_Task to carry out_: Please retype the records below exactly, leaving out any pictures.
*** Supplied data ***
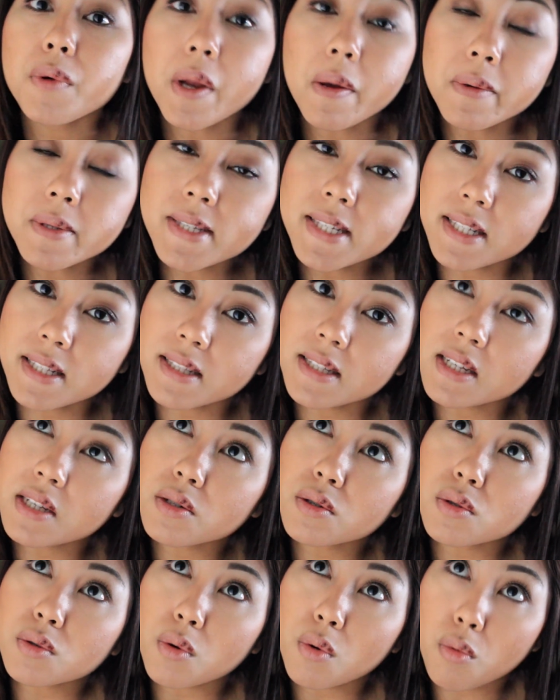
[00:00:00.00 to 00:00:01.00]
When I was
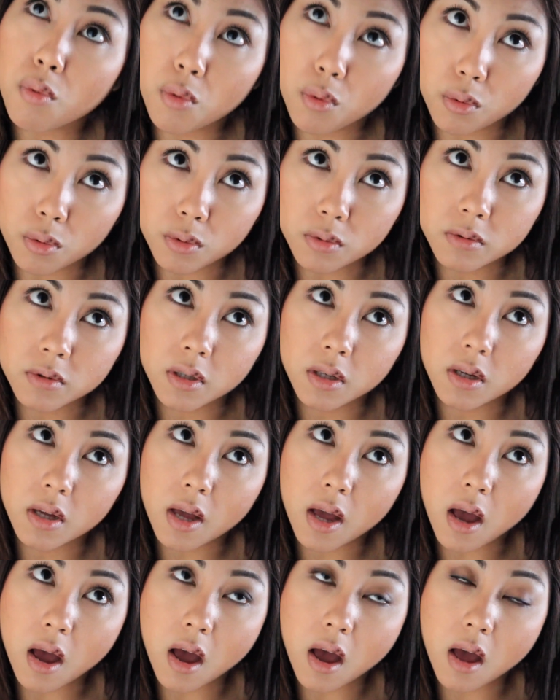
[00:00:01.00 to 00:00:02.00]
16 years old,
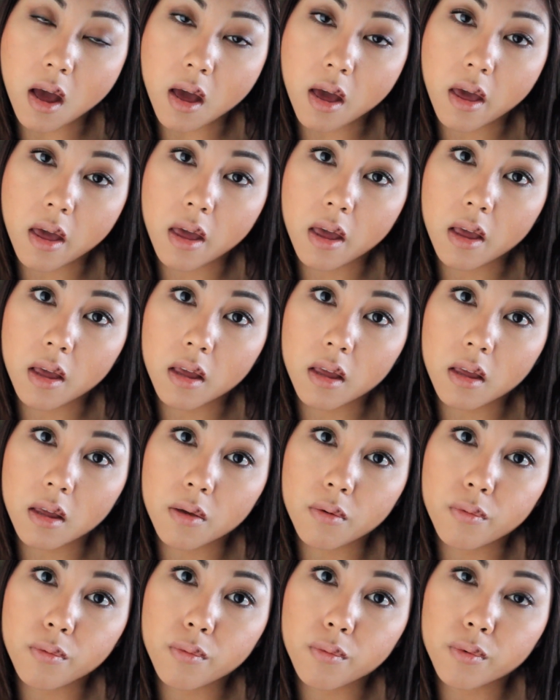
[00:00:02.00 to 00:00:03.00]

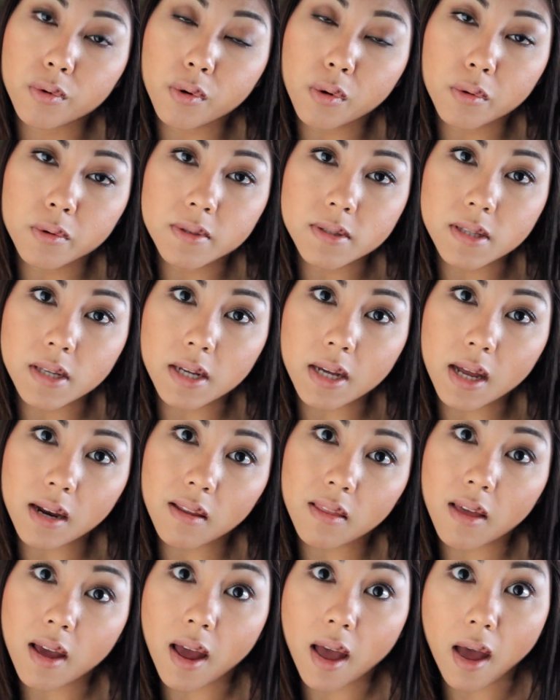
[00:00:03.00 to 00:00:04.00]
I would always sneak
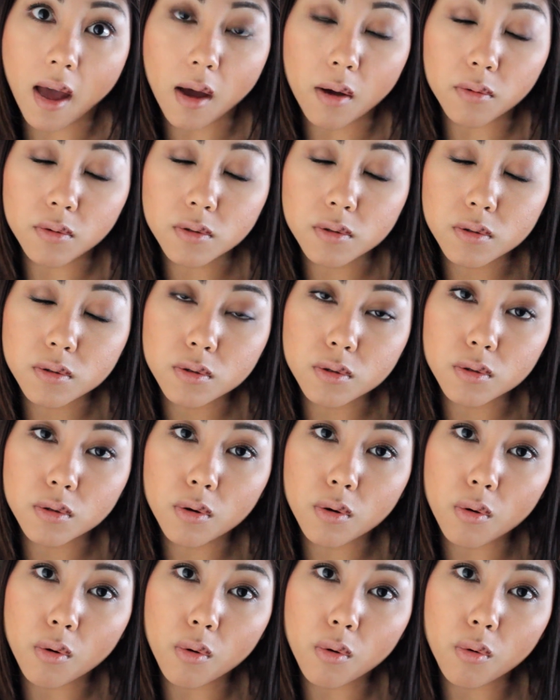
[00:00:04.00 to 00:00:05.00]
out of the house to
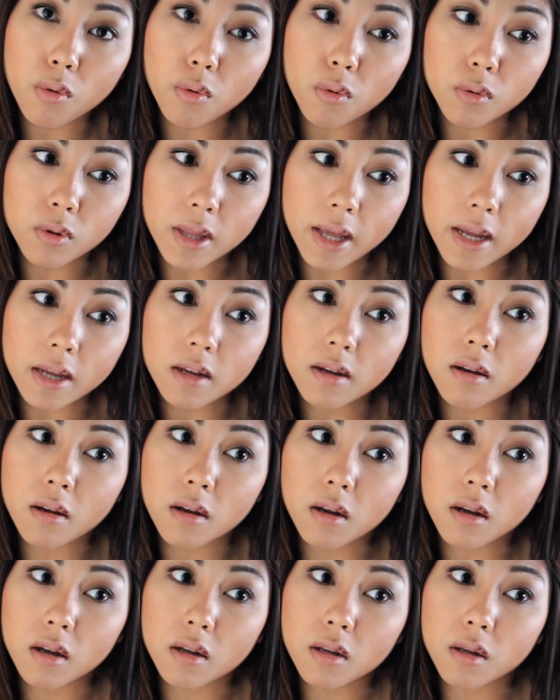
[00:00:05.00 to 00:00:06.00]
go like
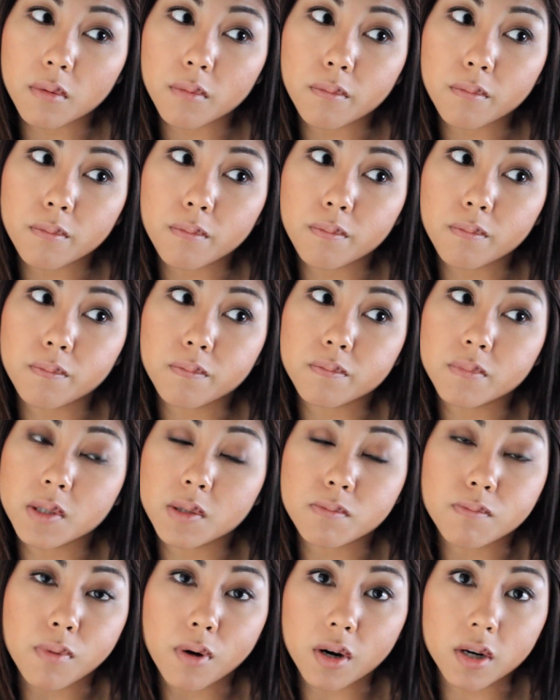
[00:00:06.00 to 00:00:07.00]

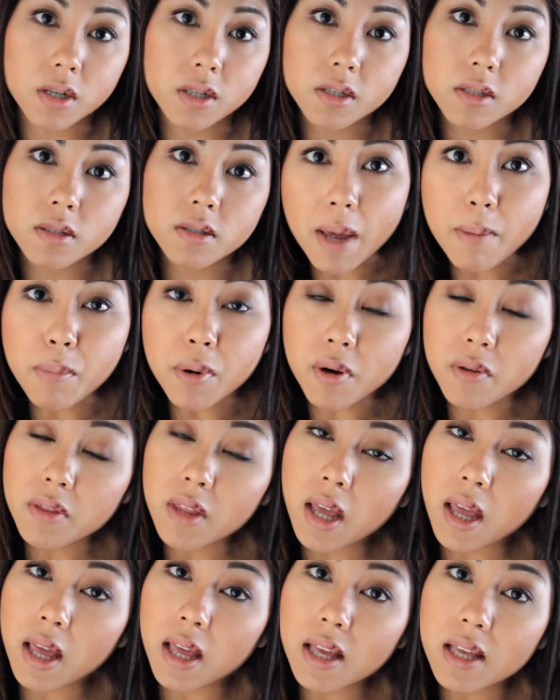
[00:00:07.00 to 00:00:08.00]
to bars. My
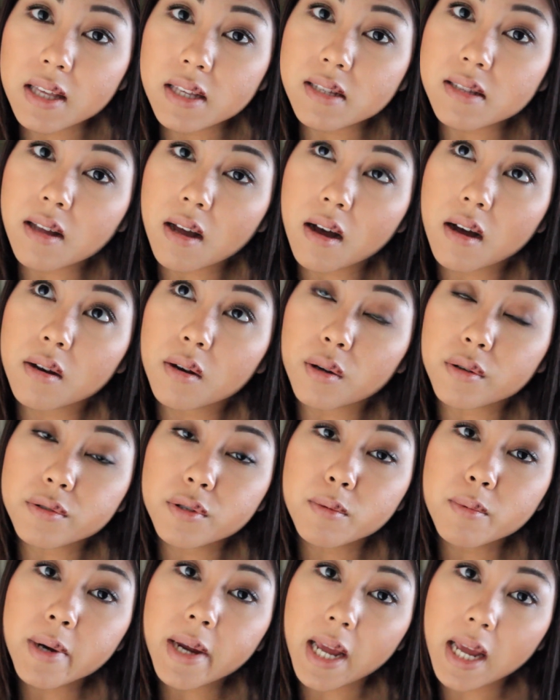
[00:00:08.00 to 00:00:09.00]
birthday is on
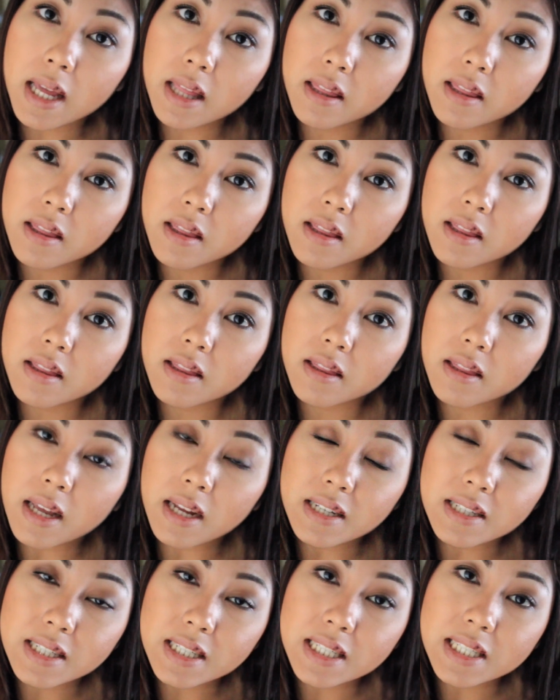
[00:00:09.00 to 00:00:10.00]
October 8th,
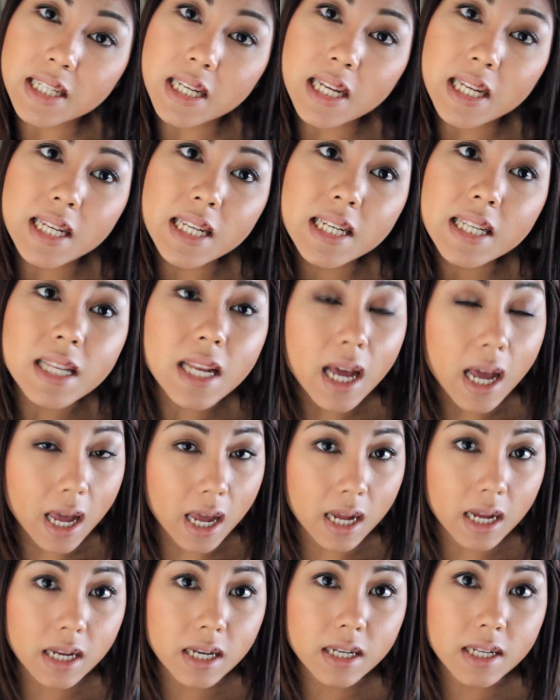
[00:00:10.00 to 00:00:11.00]

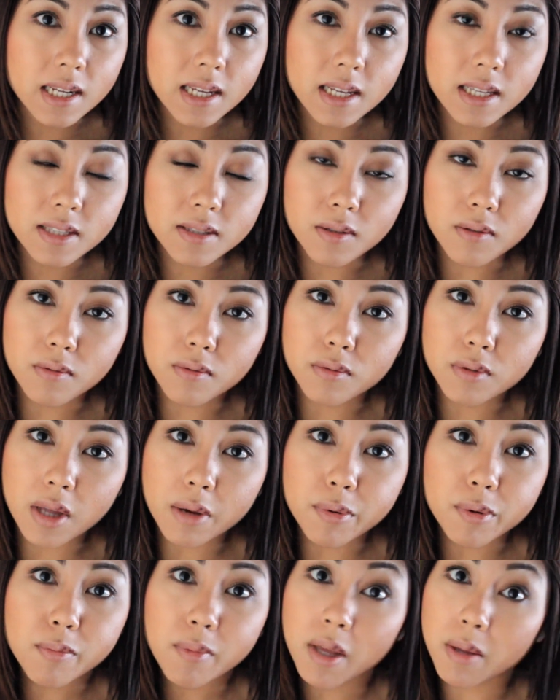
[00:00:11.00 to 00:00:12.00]
1989. So
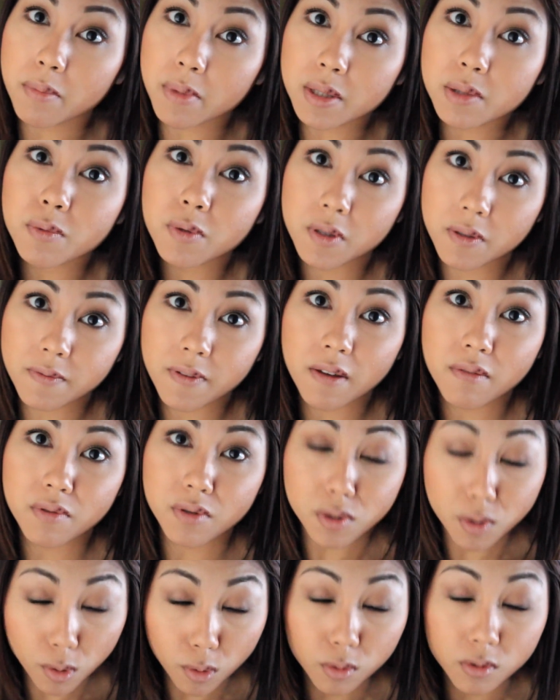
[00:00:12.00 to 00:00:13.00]
that would make me 25
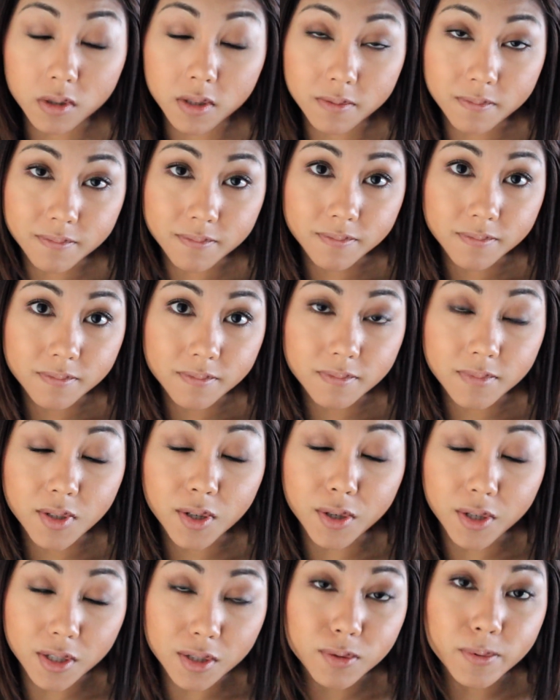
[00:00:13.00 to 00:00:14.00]
years old,
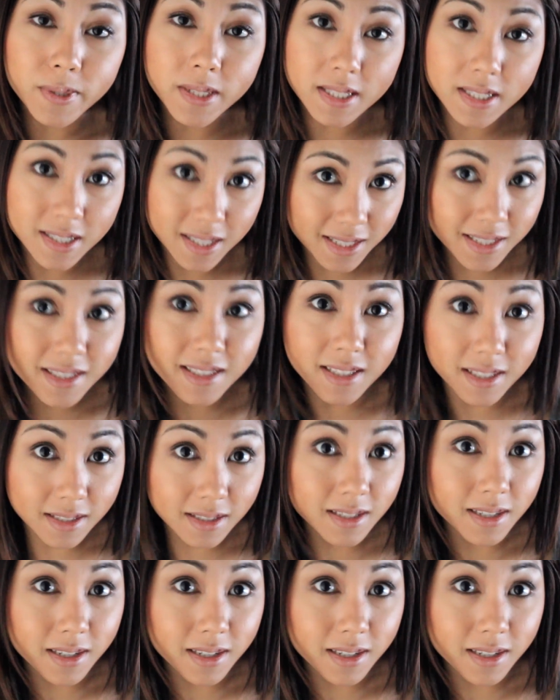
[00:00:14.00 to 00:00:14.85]
turning 26 this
***
_Exercise answer_:
[00:00:00.00 to 00:00:01.00]
When I was
[00:00:01.00 to 00:00:02.00]
16 years old,
[00:00:02.00 to 00:00:03.00]

[00:00:03.00 to 00:00:04.00]
I would always sneak
[00:00:04.00 to 00:00:05.00]
out of the house to
[00:00:05.00 to 00:00:06.00]
go like
[00:00:06.00 to 00:00:07.00]

[00:00:07.00 to 00:00:08.00]
to bars. My
[00:00:08.00 to 00:00:09.00]
birthday is on
[00:00:09.00 to 00:00:10.00]
October 8th,
[00:00:10.00 to 00:00:11.00]

[00:00:11.00 to 00:00:12.00]
1989. So
[00:00:12.00 to 00:00:13.00]
that would make me 25
[00:00:13.00 to 00:00:14.00]
years old,
[00:00:14.00 to 00:00:14.85]
turning 26 this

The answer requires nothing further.